[Start of Attachment]
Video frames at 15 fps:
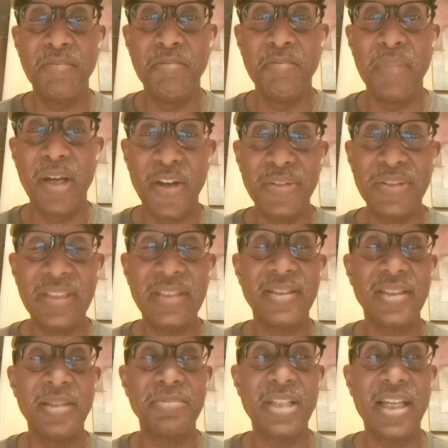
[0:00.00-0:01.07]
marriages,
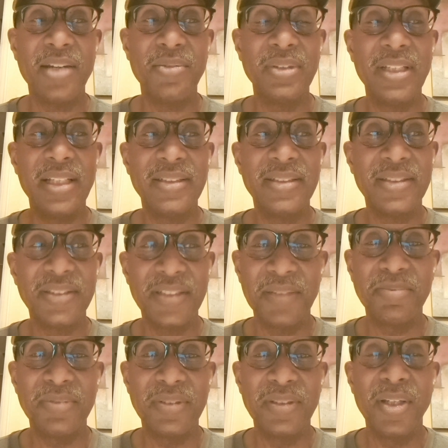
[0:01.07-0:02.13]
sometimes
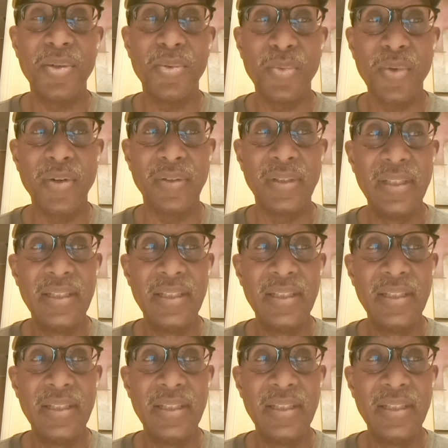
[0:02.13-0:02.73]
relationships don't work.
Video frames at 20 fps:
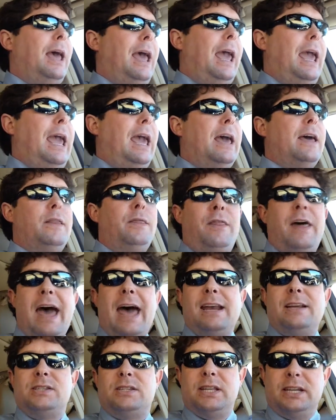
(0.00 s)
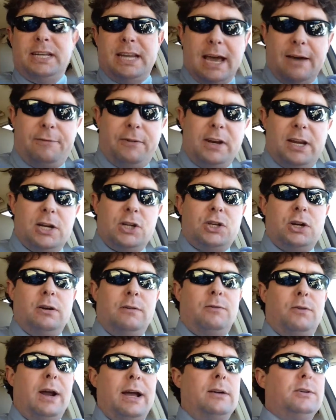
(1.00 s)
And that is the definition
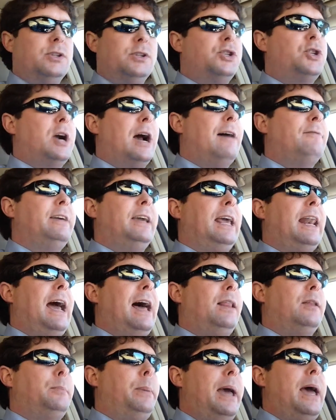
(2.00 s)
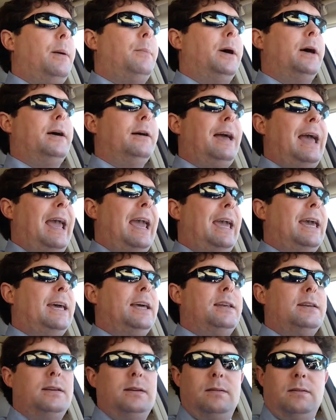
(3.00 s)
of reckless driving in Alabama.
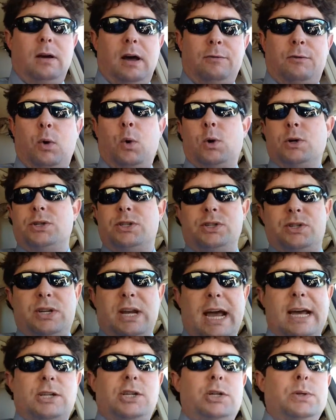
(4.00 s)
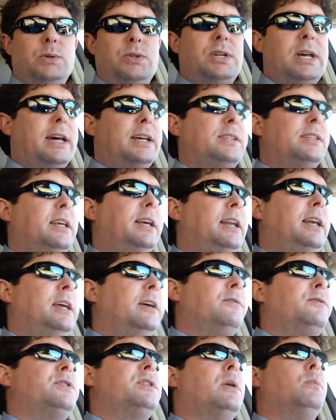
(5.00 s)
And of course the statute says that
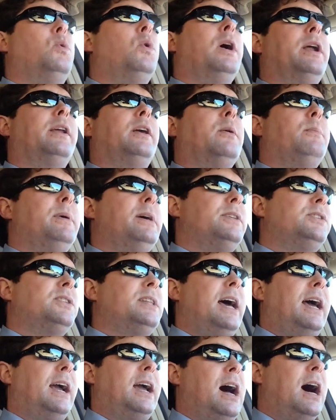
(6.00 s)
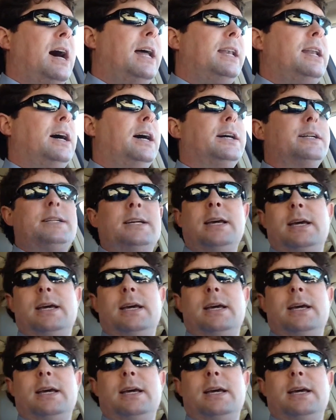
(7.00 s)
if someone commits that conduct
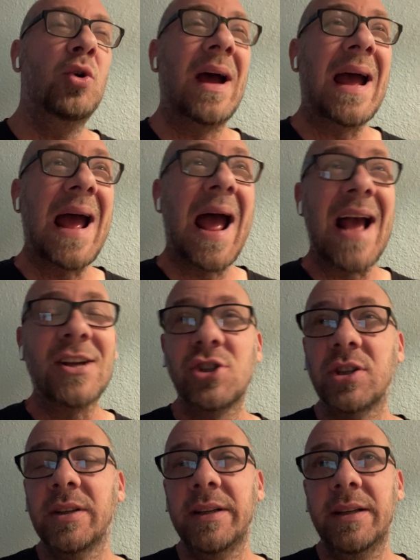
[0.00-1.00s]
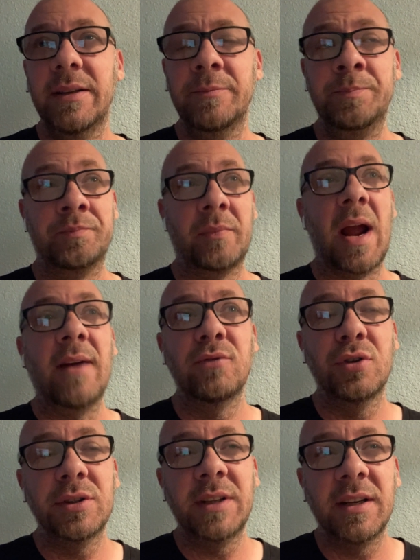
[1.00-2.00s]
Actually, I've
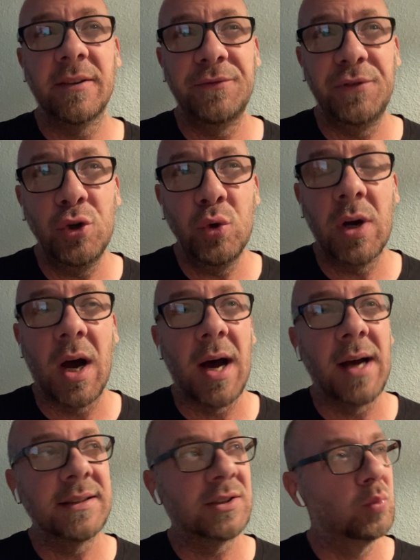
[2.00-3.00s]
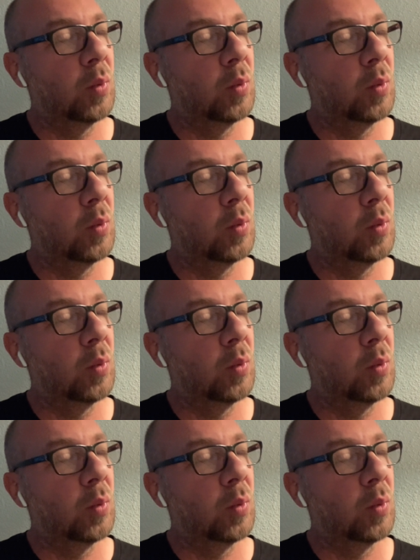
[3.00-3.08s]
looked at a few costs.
[End of Attachment]
* [Work required]: Every line above that holds the word "Video" is to be found and copied.

* [Task answer]:
Video frames at 15 fps:
Video frames at 20 fps:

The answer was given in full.